Wat kom je in de praktijk vaak tegen?
“Fokkers maken zich wel eens zorgen als het veulen frans of toontredend staat, maar dat is niet altijd nodig. Als de veulens met de tenen naar buiten staan, groeit dit er vaak uit als ze ouder worden. Veulens hebben een smalle borst en dan staan de voeten naar buiten, zodat ze meer steun hebben. Als ze ouder worden, wordt de borst breder, waardoor de voeten naar binnen en recht draaien. Dit proces gaat bijna vanzelf”, aldus Koppendraaier. “Als ze toontredend staan is dit vervelender, omdat de tenen nog meer naar binnen gaan staan als ze groeien en hun borst breder wordt.’’
Ongelijke voeten ontstaan meestal doordat veulens hun voorbenen uit elkaar zetten om te kunnen grazen. Hoe voorkom je als fokker deze ‘graasvoetjes’?
“Zorg er in eerste instantie voor dat het veulen zoveel mogelijk beweging krijgt. Als het paard in de groei is, verandert de verhouding van de hals en de benen. Het ene moment groeien de benen hard en het volgende moment de hals. Het veulen kan dan moeilijk bij de grond komen met eten en gaat met zijn benen uit elkaar staan. Belangrijk is dat het gras niet te kort is, zodat ze niet over de vloer hoeven te scharrelen. Als het gras lang is krijgen ze ook meer voeding binnen en staan ze minder lang met hun voeten uit elkaar”, legt Koppendraaier uit. “Het mooiste is om de veulens totdat ze als jaarling de wei opgaan, niet op de grond bij te voeren op stal, maar hoger.
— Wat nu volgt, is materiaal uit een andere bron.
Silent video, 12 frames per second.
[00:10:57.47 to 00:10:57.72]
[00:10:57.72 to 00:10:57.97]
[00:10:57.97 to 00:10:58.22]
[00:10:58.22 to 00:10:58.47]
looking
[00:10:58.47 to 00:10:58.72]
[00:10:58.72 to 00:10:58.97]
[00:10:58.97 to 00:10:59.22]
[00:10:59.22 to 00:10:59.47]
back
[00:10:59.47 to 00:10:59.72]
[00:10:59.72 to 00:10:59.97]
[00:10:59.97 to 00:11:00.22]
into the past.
Bij opfokbedrijven staan de paarden vaak lager dan de voergang, zodat ze netjes met hun voeten naast elkaar staan als ze eten. Als ze van de grond moeten eten, zullen ze eerder met hun voorkeursvoet naar voren staan. Bij opfokbedrijven die op deze manier voeren komen ongelijke voeten bijna niet voor.”
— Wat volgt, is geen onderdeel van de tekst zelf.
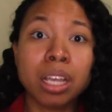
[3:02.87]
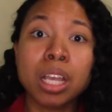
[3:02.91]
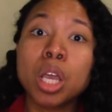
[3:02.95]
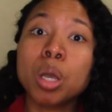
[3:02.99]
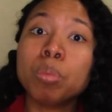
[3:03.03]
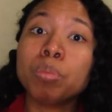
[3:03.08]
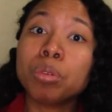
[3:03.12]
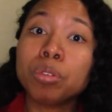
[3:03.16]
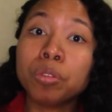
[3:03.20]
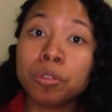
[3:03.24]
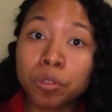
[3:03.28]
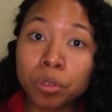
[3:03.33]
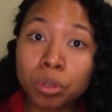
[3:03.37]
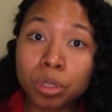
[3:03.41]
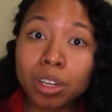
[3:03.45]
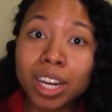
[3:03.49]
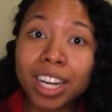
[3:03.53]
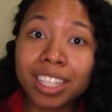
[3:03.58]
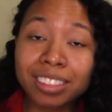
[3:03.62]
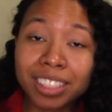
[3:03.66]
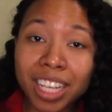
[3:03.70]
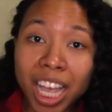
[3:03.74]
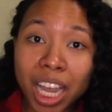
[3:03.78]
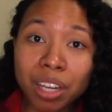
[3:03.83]
Before I
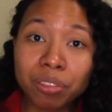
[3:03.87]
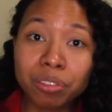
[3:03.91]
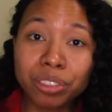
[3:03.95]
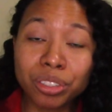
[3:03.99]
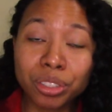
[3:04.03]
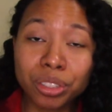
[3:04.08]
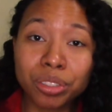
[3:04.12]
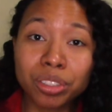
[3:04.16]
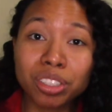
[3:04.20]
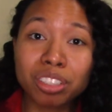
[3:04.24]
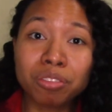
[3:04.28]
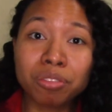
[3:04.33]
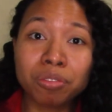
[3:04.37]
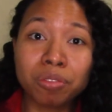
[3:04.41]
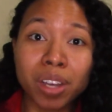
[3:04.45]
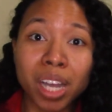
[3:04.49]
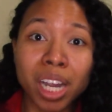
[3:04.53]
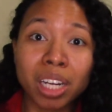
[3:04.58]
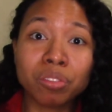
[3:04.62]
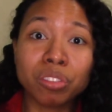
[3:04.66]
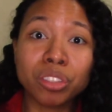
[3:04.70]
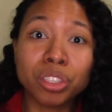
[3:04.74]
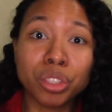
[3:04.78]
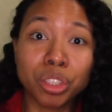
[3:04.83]
dive into the
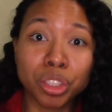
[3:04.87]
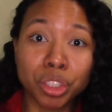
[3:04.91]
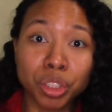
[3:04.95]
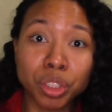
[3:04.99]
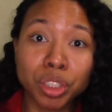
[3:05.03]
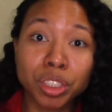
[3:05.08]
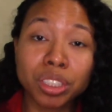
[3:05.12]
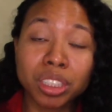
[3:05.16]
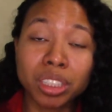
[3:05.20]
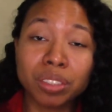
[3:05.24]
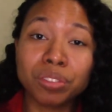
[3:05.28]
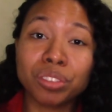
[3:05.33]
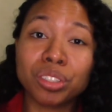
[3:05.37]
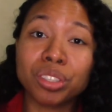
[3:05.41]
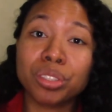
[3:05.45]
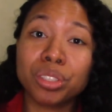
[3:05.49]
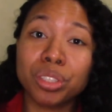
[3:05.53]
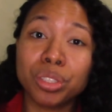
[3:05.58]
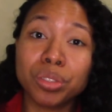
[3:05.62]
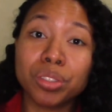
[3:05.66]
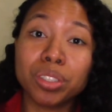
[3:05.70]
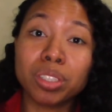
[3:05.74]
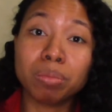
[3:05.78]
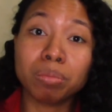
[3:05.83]
five alternatives to
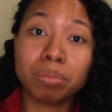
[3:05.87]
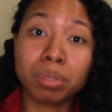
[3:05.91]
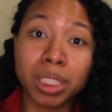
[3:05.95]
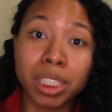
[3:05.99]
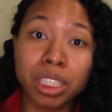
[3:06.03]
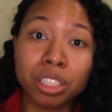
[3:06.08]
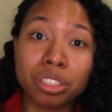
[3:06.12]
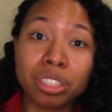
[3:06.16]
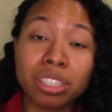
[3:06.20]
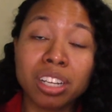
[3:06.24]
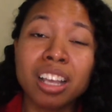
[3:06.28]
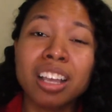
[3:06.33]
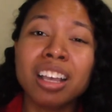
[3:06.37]
using bleach,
Heb je verder nog tips voor fokkers?
‘’Mijn tip is om op tijd de hoefsmid erbij te halen. Een hoefsmid moet vaak toch al voor de oudere paarden komen, dus dan kan hij gelijk de veulens bekijken. Ook als er niks hoeft te gebeuren, is het verstandig dat de hoefsmid de voeten van de veulens een keer optilt. Dit vinden ze spannend, ook omdat er vreemde mensen bij zijn. Dit is een stukje opvoeding voor de veulens. Mensen gaan dit vaak uit de weg, maar hoe normaler de veulens dit vinden, hoe beter de hoefsmid zijn werk kan doen”, besluit Koppendraaier.
Bron: Horse Auctions
Eindelijk een vakman die dicht bij de paarden staat, aan het woord. Wij corrigeren veulens te weinig als er een stand afwijking zich aan het ontwikkelen is. Juist vroeg de voeten corrigeren, geeft later minder problemen. Dus een goede hoefsmid is goudwaard. Natuurlijk zijn hoefsmeden eigenzinnige mensen maar dat is half Nederland. Iedere hoefsmid weet dat jonge dieren snel groeien en dat zie je vaak aan de voeten terug. Tenzij er onderliggen problemen, meespelen, dan wordt het verhaal anders.